The problem
Beginning with the line that holds "[00:59:17.64]" and ending with the last line, please repeat the entries exactly and omit the pictures.
Record set Block Start
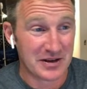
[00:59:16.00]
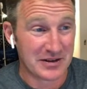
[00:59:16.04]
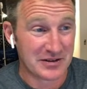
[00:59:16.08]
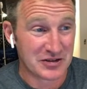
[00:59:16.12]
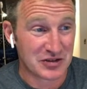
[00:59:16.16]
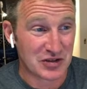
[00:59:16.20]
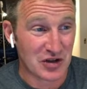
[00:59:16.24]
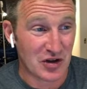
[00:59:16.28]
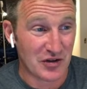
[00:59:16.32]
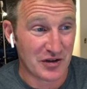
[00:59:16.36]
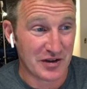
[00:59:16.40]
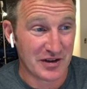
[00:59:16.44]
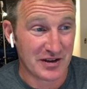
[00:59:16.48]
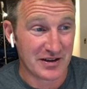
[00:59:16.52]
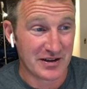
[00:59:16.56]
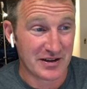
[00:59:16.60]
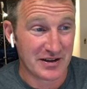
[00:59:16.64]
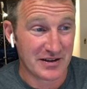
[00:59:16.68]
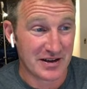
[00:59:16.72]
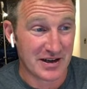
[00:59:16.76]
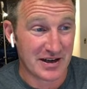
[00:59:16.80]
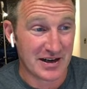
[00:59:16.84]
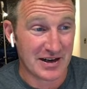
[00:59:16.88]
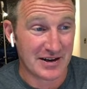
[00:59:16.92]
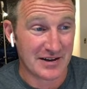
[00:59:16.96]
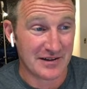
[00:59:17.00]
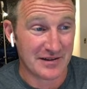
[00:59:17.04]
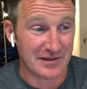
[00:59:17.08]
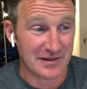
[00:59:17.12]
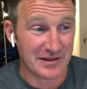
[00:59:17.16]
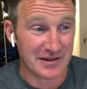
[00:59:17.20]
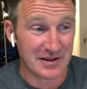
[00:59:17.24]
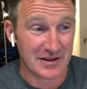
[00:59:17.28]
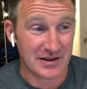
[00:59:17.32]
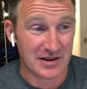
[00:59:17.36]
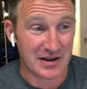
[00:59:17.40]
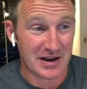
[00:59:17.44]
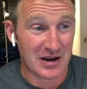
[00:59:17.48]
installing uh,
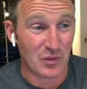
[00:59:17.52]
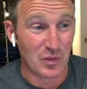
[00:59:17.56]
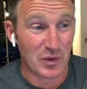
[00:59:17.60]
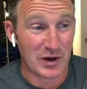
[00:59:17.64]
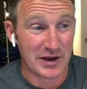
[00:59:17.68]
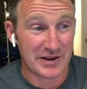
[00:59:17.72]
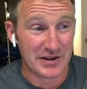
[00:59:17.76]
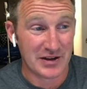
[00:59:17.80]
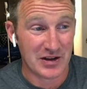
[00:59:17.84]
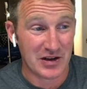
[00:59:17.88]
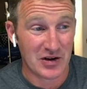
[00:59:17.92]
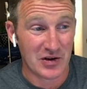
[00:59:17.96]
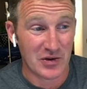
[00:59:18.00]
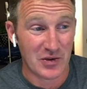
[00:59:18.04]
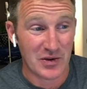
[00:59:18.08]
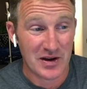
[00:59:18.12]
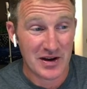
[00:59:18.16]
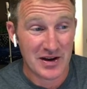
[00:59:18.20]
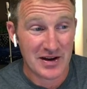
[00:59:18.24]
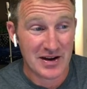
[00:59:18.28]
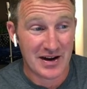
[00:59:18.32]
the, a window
Record set Block End
Final answer
[00:59:17.64]
[00:59:17.68]
[00:59:17.72]
[00:59:17.76]
[00:59:17.80]
[00:59:17.84]
[00:59:17.88]
[00:59:17.92]
[00:59:17.96]
[00:59:18.00]
[00:59:18.04]
[00:59:18.08]
[00:59:18.12]
[00:59:18.16]
[00:59:18.20]
[00:59:18.24]
[00:59:18.28]
[00:59:18.32]
the, a window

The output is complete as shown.